WORK ORDER:
Without any pictures, the records below should be reproduced exactly.

Stored data entries
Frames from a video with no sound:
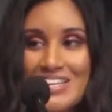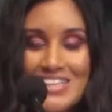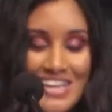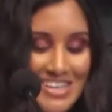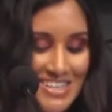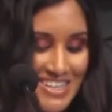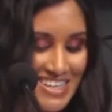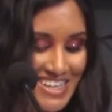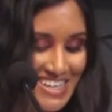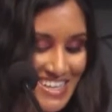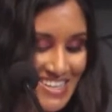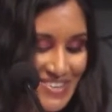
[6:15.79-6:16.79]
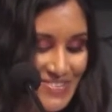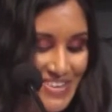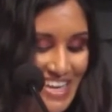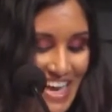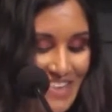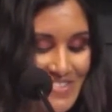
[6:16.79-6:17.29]
Luckily,
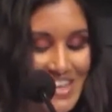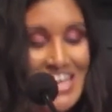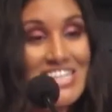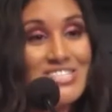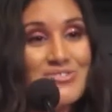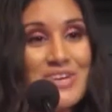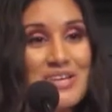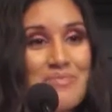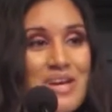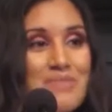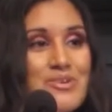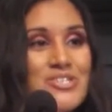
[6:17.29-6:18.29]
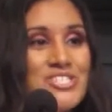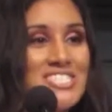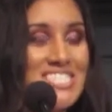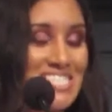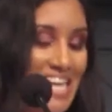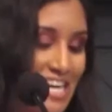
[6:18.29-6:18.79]
we haven't had to raid my
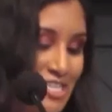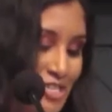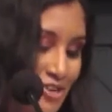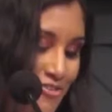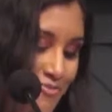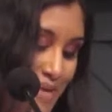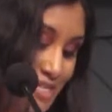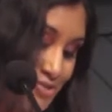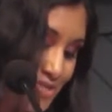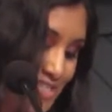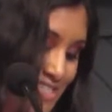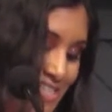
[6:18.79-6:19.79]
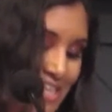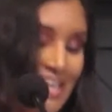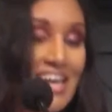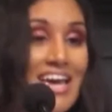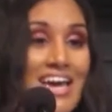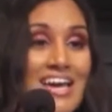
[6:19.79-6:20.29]
emergency stash of pastries,
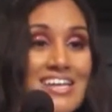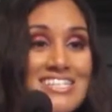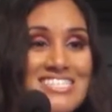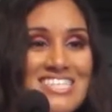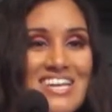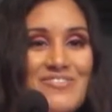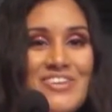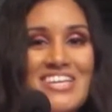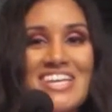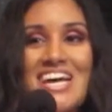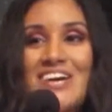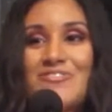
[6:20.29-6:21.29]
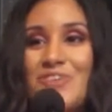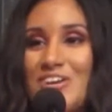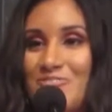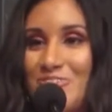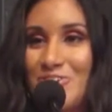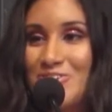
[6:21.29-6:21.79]
and instead we can have
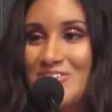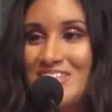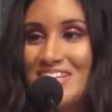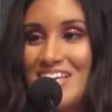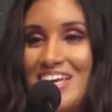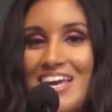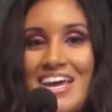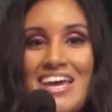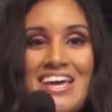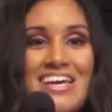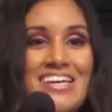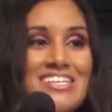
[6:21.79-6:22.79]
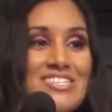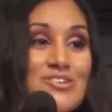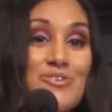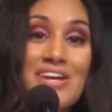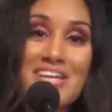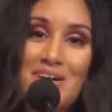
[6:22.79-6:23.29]
great food and
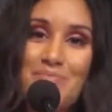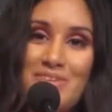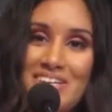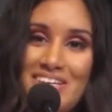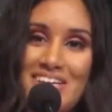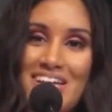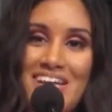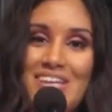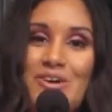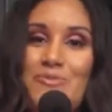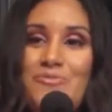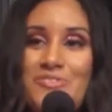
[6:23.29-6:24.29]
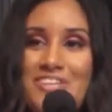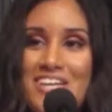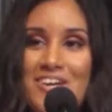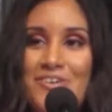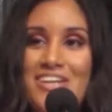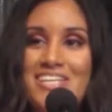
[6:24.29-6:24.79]
great company and hopefully
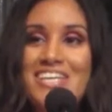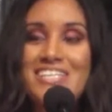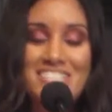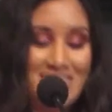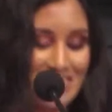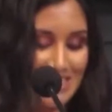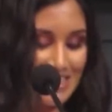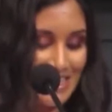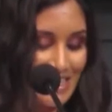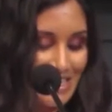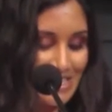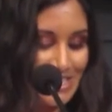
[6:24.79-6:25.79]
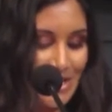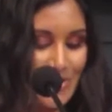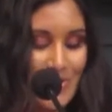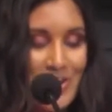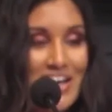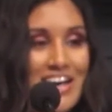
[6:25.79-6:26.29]
a great night. So,
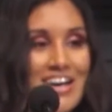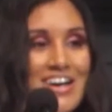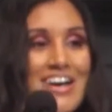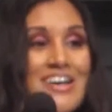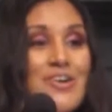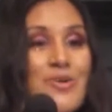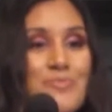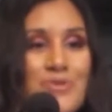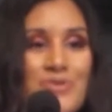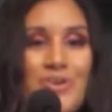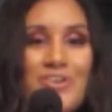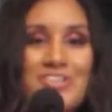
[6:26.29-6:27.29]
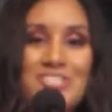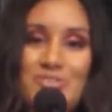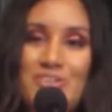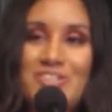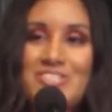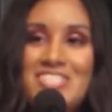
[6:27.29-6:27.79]
I hope you're all
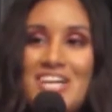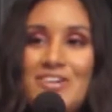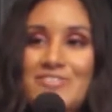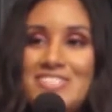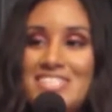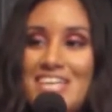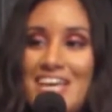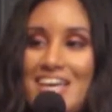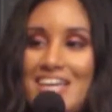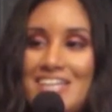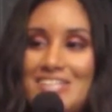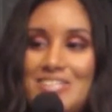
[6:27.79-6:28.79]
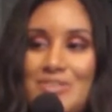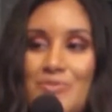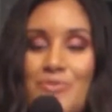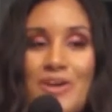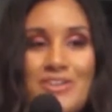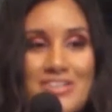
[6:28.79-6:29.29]
enjoying yourselves, and
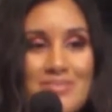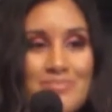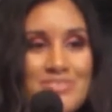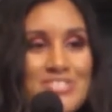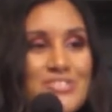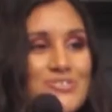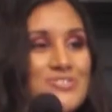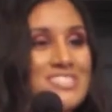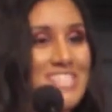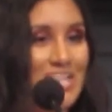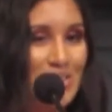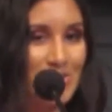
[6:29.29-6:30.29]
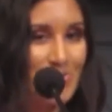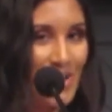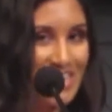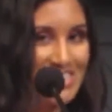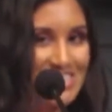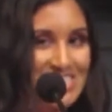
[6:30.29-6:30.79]
welcome to Salon
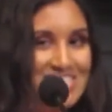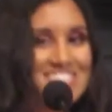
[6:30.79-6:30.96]
West.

RESPONSE:
Frames from a video with no sound:
[6:15.79-6:16.79]
[6:16.79-6:17.29]
Luckily,
[6:17.29-6:18.29]
[6:18.29-6:18.79]
we haven't had to raid my
[6:18.79-6:19.79]
[6:19.79-6:20.29]
emergency stash of pastries,
[6:20.29-6:21.29]
[6:21.29-6:21.79]
and instead we can have
[6:21.79-6:22.79]
[6:22.79-6:23.29]
great food and
[6:23.29-6:24.29]
[6:24.29-6:24.79]
great company and hopefully
[6:24.79-6:25.79]
[6:25.79-6:26.29]
a great night. So,
[6:26.29-6:27.29]
[6:27.29-6:27.79]
I hope you're all
[6:27.79-6:28.79]
[6:28.79-6:29.29]
enjoying yourselves, and
[6:29.29-6:30.29]
[6:30.29-6:30.79]
welcome to Salon
[6:30.79-6:30.96]
West.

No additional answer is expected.